Nicht fehlen darf dabei natürlich Siegfried Unseld, der inzwischen nicht mehr ganz taufrische Chef des Suhrkamp-Verlages, dessen Gespür für interessante AutorInnen mindestens ebenso legendär ist wie sein Verschleiß potenzieller Nachfolger in der Verlagsleitung. Unseld wird am 26. Januar in der Bürgerschaft die Ausstellung „100 Jahre Insel Verlag“ eröffnen. Zwar waren die 100 Jahre schon 1999 erreicht und die Ausstellung entsprechend schon vor zwei Jahren erstmals in Frankfurt zu sehen. Aber da 1899 die Geburtsstunde der Zeitschrift „Die Insel“ war, aus der 1901 der in Leipzig gegründete, gleichnamige Verlag hervorging, wähnen sich die OrganistorInnen durchaus up to date. Zumal die zahlreichen Bremen-Bezüge der Verlagsgeschichte – Rudolf Alexander Schröder und Alfred Walter Heymel gehörten zu den Mitbegründern, der Bremer Anton Kippenberg leitete den Verlag bis in die 1950er Jahre – Anlass genug sind, die Ausstellung auch mit mehrjähriger Verspätung in die Hansestadt zu holen.

Zwei Tage nach Unseld werden gleich sechs VerlagsvertreterInnen von Piper bis Schünemann Am Wall 208 über die künftigen Perspektiven der Belletristik debattieren (28. Januar). Dem berühmtesten Insel-Autor Rainer Maria Rilke widmet sich gleich eine dreiteilige, von der Stadtbibliothek mit initiierte Reihe „Rilke und die Frauen“ mit Vorträgen, Lesungen und Diavorträgen. Johann-Günther Königs Vortrag „Bremens berühmteste Verleger“ würdigt fünf bekannte Verleger, unter ihnen Georg Joachim Göschen und Ernst Rowohlt (31. Januar), während Erika Tophoven und Thomas Brovot – ÜbersetzerInnen von Octavio Paz, Paul Valéry oder Georges Simenon – im Institut Français einen Abend über das Handwerk des Übersetzens bestreiten werden (30. Januar).

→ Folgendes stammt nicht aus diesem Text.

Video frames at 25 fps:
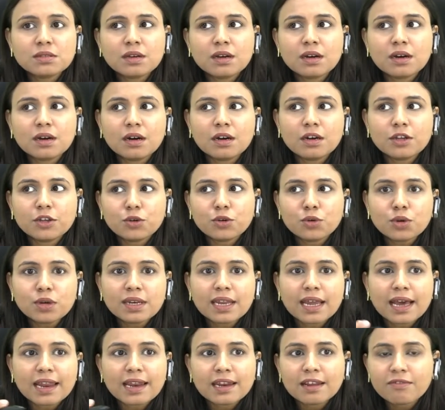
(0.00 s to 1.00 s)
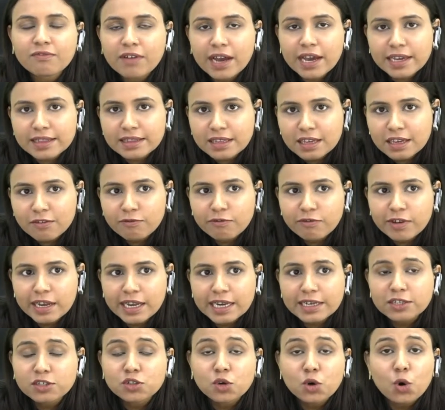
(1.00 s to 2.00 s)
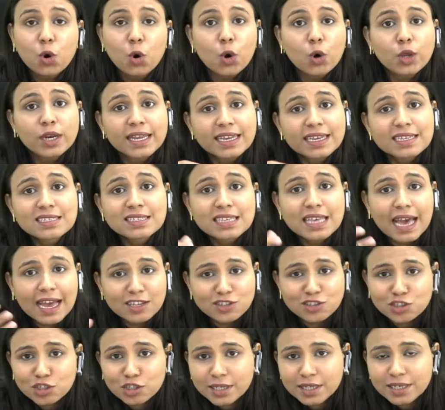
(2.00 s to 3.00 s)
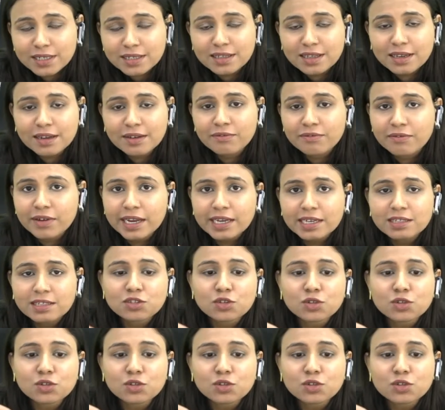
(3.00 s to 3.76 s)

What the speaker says: nullify the effect or exaggerate the effect.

Wem nach diesen vielfältigen Einblicken hinter die Kulissen des Literaturbetriebs der Sinn nach den LiteratInnen selbst steht, hat am 1. Februar die Gelegenheit, gleich fünf jüngere deutschsprachige LyrikerInnen live zu erleben. Ulrike Draesner, Norbert Hummelt, Katharina Höcker, Thomas Rosenlöcher und der diesjährige Förderpreisträger Raphael Urweider wollen im Lagerhaus über ihre Liebe zum Rap, die Wiederentdeckung des Alltags und die Faszination der literarischen Tradition plaudern.

zott/Foto: Julia Baier

Die weiteren Termine & Uhrzeiten können dem in vielen Buchhandlungen ausliegenden Programm entnommen und im Literaturkontor erfragt werden (Tel.: 32 79 43). Radio Bremen Zwei sendet im Vorfeld ein Feature zum Insel-Verlag (21. Januar, 9 Uhr). Einen Tag vor der Literaturpreisverleihung (26. Januar, 12 Uhr, Rathaus) zeigt das Kino 46 den Kluge-Film „Der Angriff der Gegenwart auf die übrige Zeit“, zu der Alexander Kluge eine Einführung sprechen wird (25. Januar, 18 Uhr). Preisträgerlesung am 25. Januar um 20 Uhr im Theater am Goetheplatz.